The listing below should be written out word for word, with its pictures removed.

* [Entries supplied]
..........

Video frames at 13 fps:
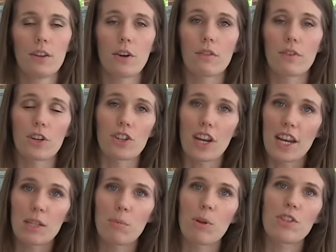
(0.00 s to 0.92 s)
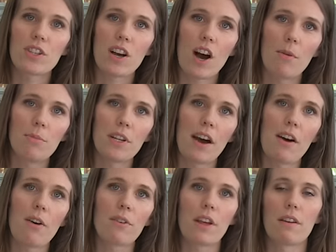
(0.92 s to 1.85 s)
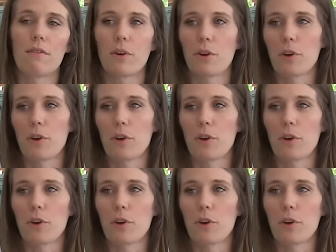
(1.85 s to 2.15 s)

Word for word: you know, for your taste buds to calm down and for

..........

* [Result below]
Video frames at 13 fps:
(0.00 s to 0.92 s)
(0.92 s to 1.85 s)
(1.85 s to 2.15 s)

Word for word: you know, for your taste buds to calm down and for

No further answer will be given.